Scientists actually speak of a "communication" that takes place in the area between soil and plant. However, they do not mean (in reference to a bestseller title) "the secret life of trees" or similar esoteric nonsense. Rather, they are talking about chemistry in essence. Plants "speak" chemistry. Because chemical substances, for example plant hormones, are effective in the processes in the soil. They determine the defence mechanisms against pathogens, react to drought or nutrient deficiency. Up to 50 % of the substances resulting from photosynthesis enter the rhizosphere as "metabolites"! Microorganisms (pathogenic and beneficial) produce other substances there in turn. If we know how they work together or against each other, we can (possibly) control the processes in a targeted way by supplementing certain substances as "microbial activators".
Of course, the researchers are not simply working away hoping for a lucky strike. The search for substances that are useful for mycorrhiza formation, for example, is very systematic, based on an infinite amount of data and artificial intelligence.
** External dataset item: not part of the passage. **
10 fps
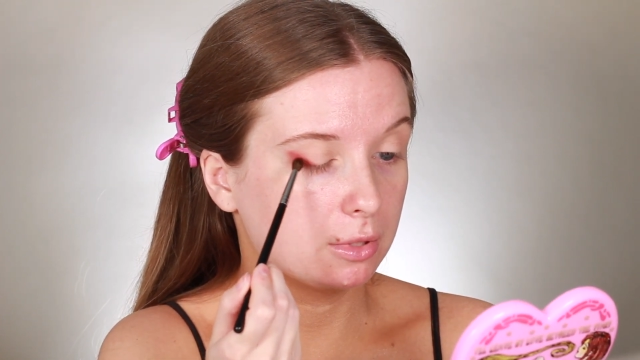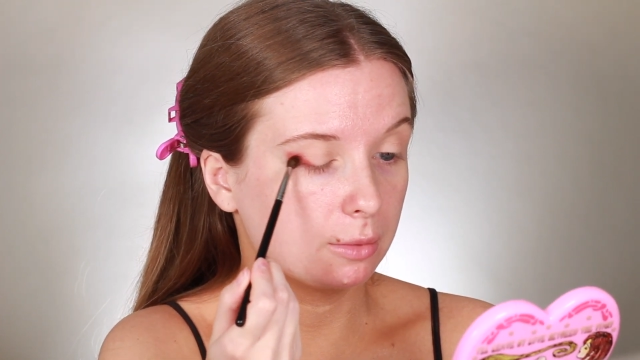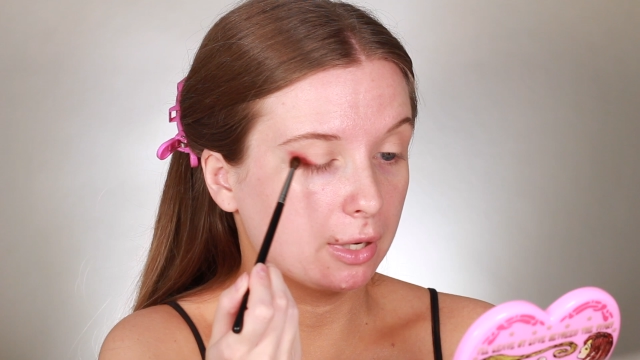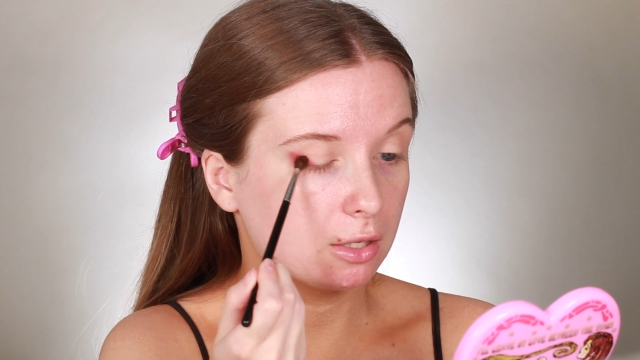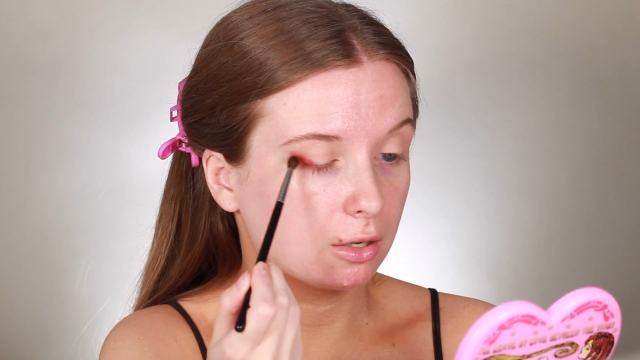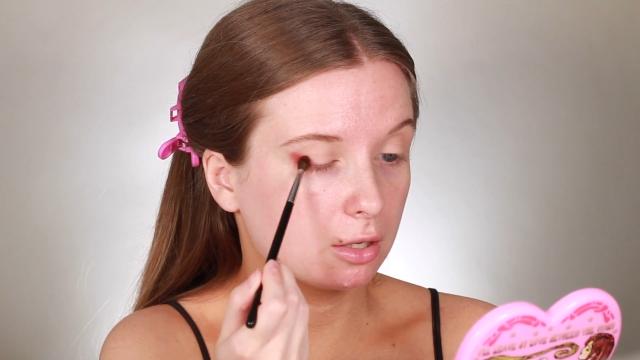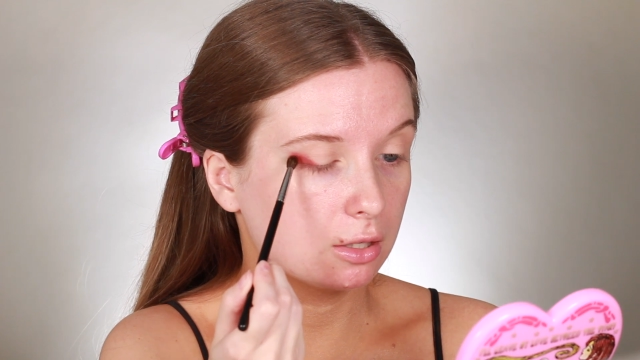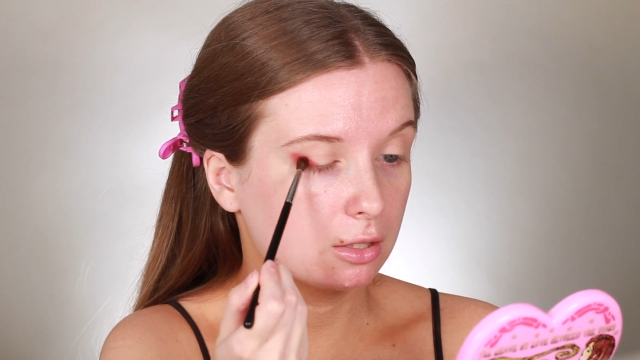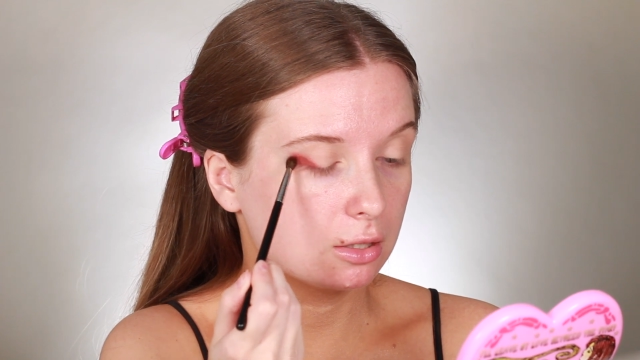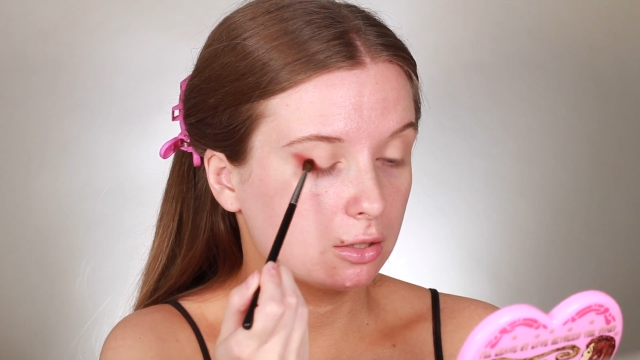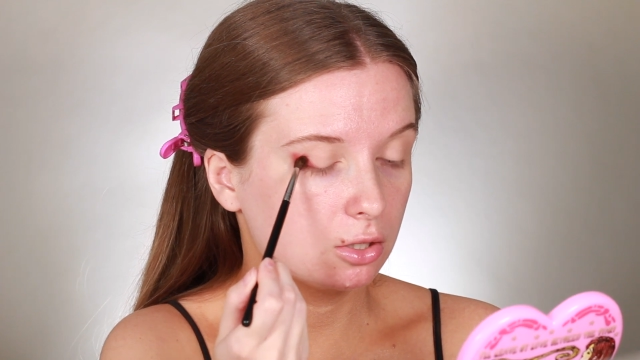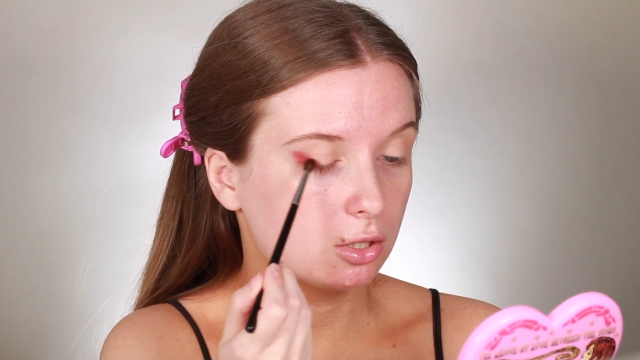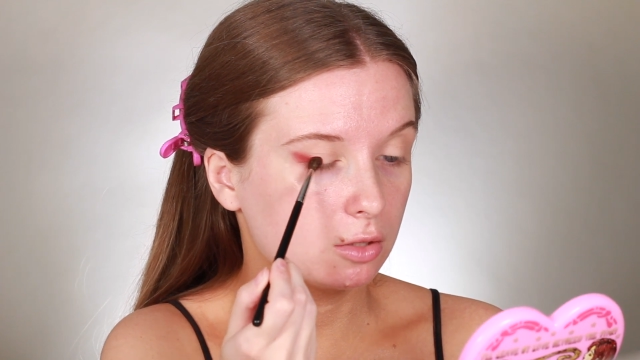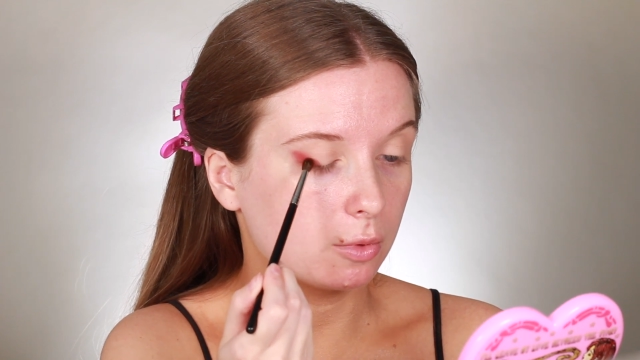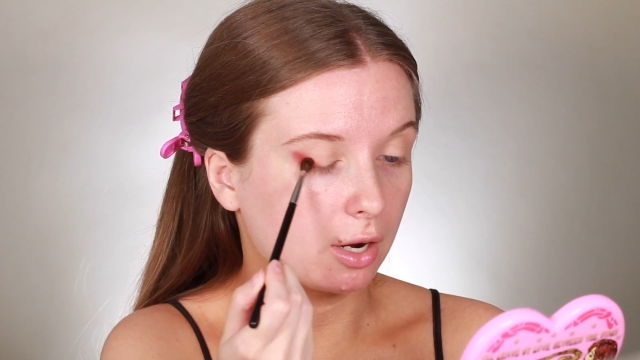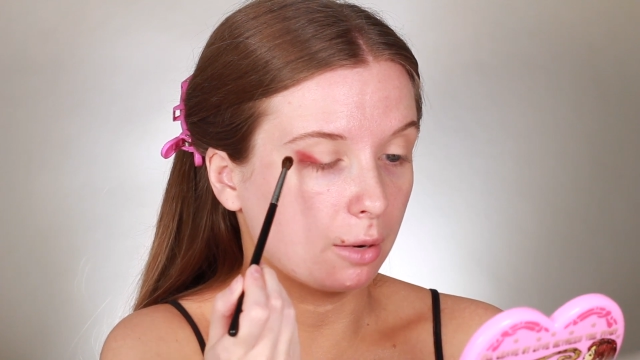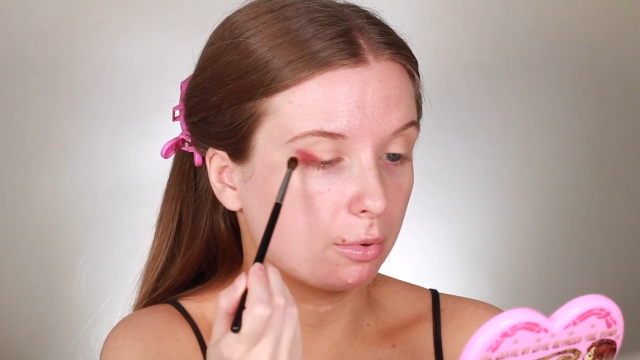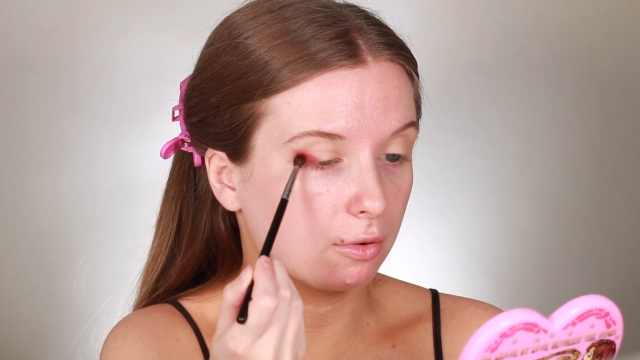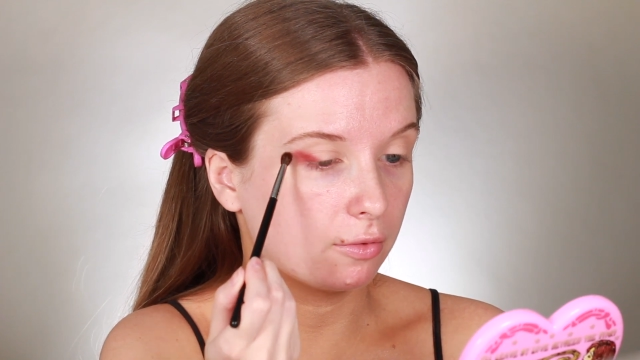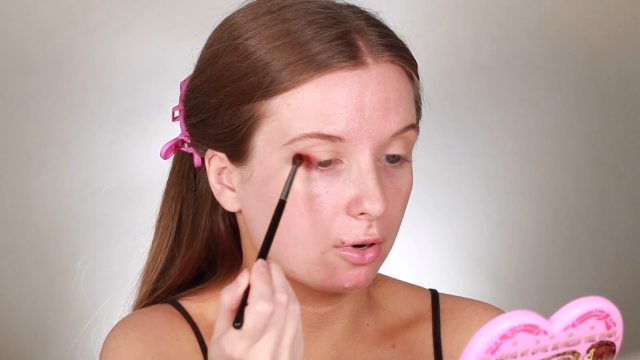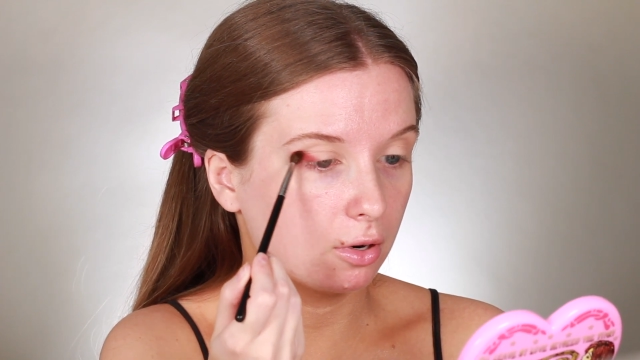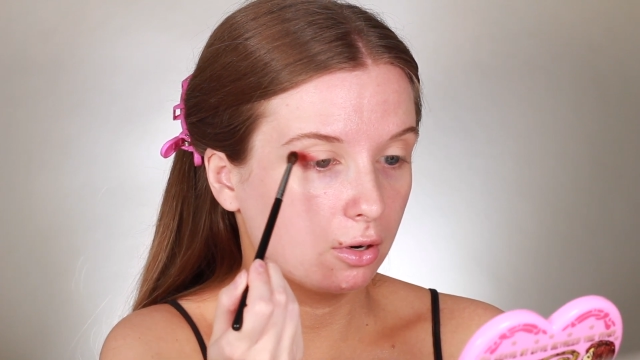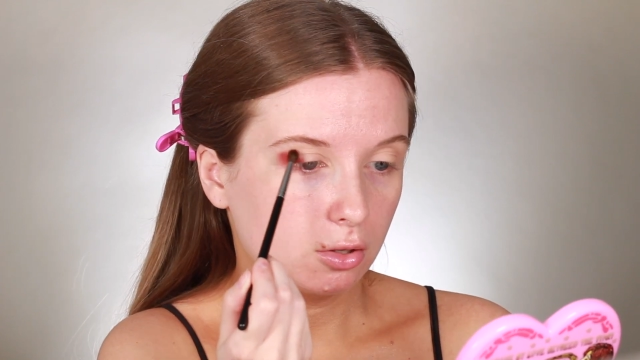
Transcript: to my darkest. It's just what I prefer.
The starting point is the microbial activity of a soil, which means: the composition and physiological activity of the microorganisms. Using DNA metabarcoding, thousands of species can be determined simultaneously today by determining (sequencing) small gene fragments in parallel in a standardised way. In this way, the structure of the respective microbiome can be reconstructed. A multitude of components are then tested on this microbiome, which have either an inhibitory, neutral or stimulating effect on the microorganisms. This then results in biostimulants that have a positive effect on certain environments.
There are, for example, phytohormones (the strigolactones) that act on the composition of the root microbiome and also stimulate mycorrhiza formation. They act against abiotic stress such as drought or nutrient deficiency. This would provide an answer to many problems that plague agriculture at present and even more so in the future. It would be enough to give the plant the "feeling" of not feeling any stress in short but important phases (e.g. during yield formation).
The challenge is not only to find the right substances. They must also be able to "work" in a stable way. Strigolactones, for example, degrade very quickly in a natural environment. So here it also depends on the formulation skills. This is not fundamentally different with a classical plant protection product. What is new - as already mentioned - is that future, modern biostimulants will no longer simply be filled into the spray tank and applied, but will be used in a targeted manner to suit an agronomic environment described by data. The tailor-made suit thus becomes the measure of success.